Required work: Starting at the line with "(30.91 s to 31.95 s)" and ending at the line with "Transcript: since quarantine", print exactly the lines of the entries below. Pictures do not belong in the copy.
-- Supplied entries follows --
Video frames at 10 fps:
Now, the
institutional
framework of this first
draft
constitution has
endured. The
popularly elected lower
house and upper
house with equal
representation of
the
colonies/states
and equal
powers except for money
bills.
-- Supplied entries concluded --
-- Supplied entries follows --
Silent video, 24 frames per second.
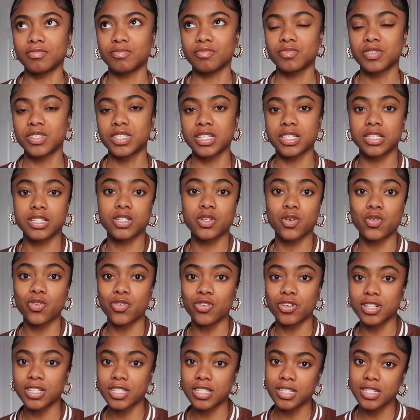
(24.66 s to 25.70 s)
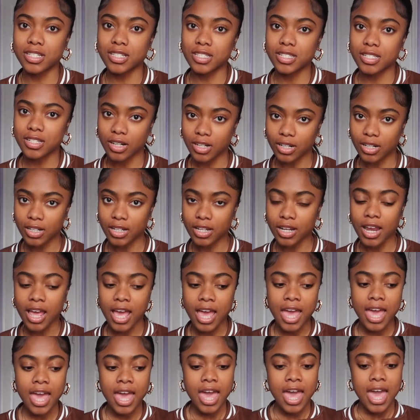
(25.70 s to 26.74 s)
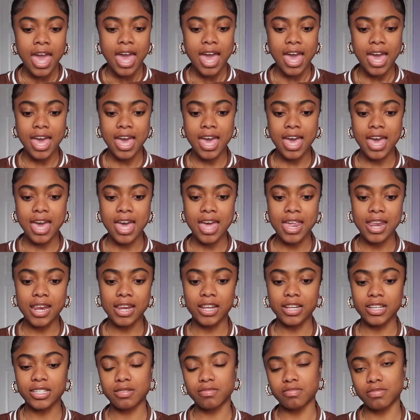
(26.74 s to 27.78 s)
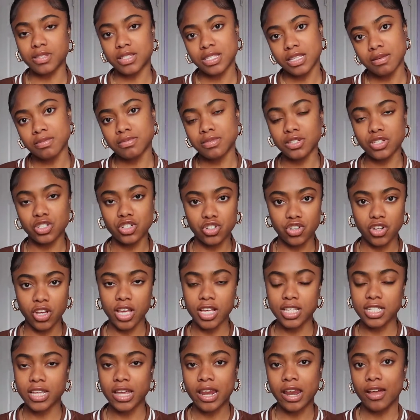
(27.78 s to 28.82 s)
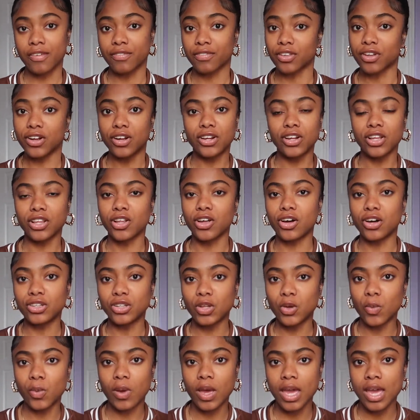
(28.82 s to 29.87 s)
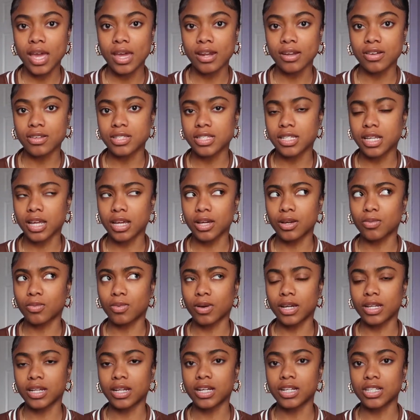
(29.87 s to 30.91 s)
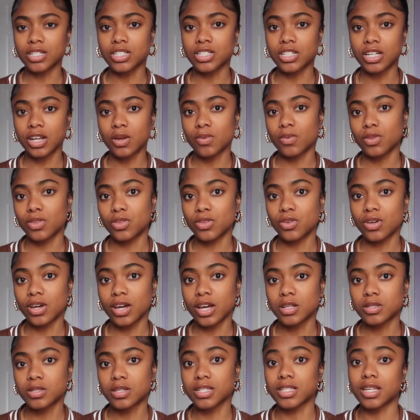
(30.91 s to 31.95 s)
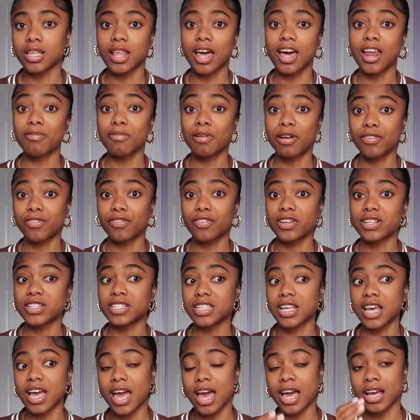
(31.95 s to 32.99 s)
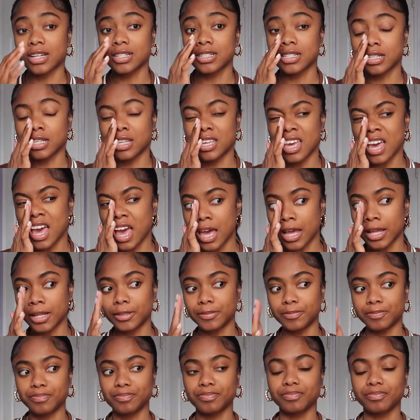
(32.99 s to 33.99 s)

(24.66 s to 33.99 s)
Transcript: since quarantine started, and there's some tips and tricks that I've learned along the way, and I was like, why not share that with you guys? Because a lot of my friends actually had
-- Supplied entries concluded --
Reply:
(30.91 s to 31.95 s)
(31.95 s to 32.99 s)
(32.99 s to 33.99 s)

(24.66 s to 33.99 s)
Transcript: since quarantine started, and there's some tips and tricks that I've learned along the way, and I was like, why not share that with you guys? Because a lot of my friends actually had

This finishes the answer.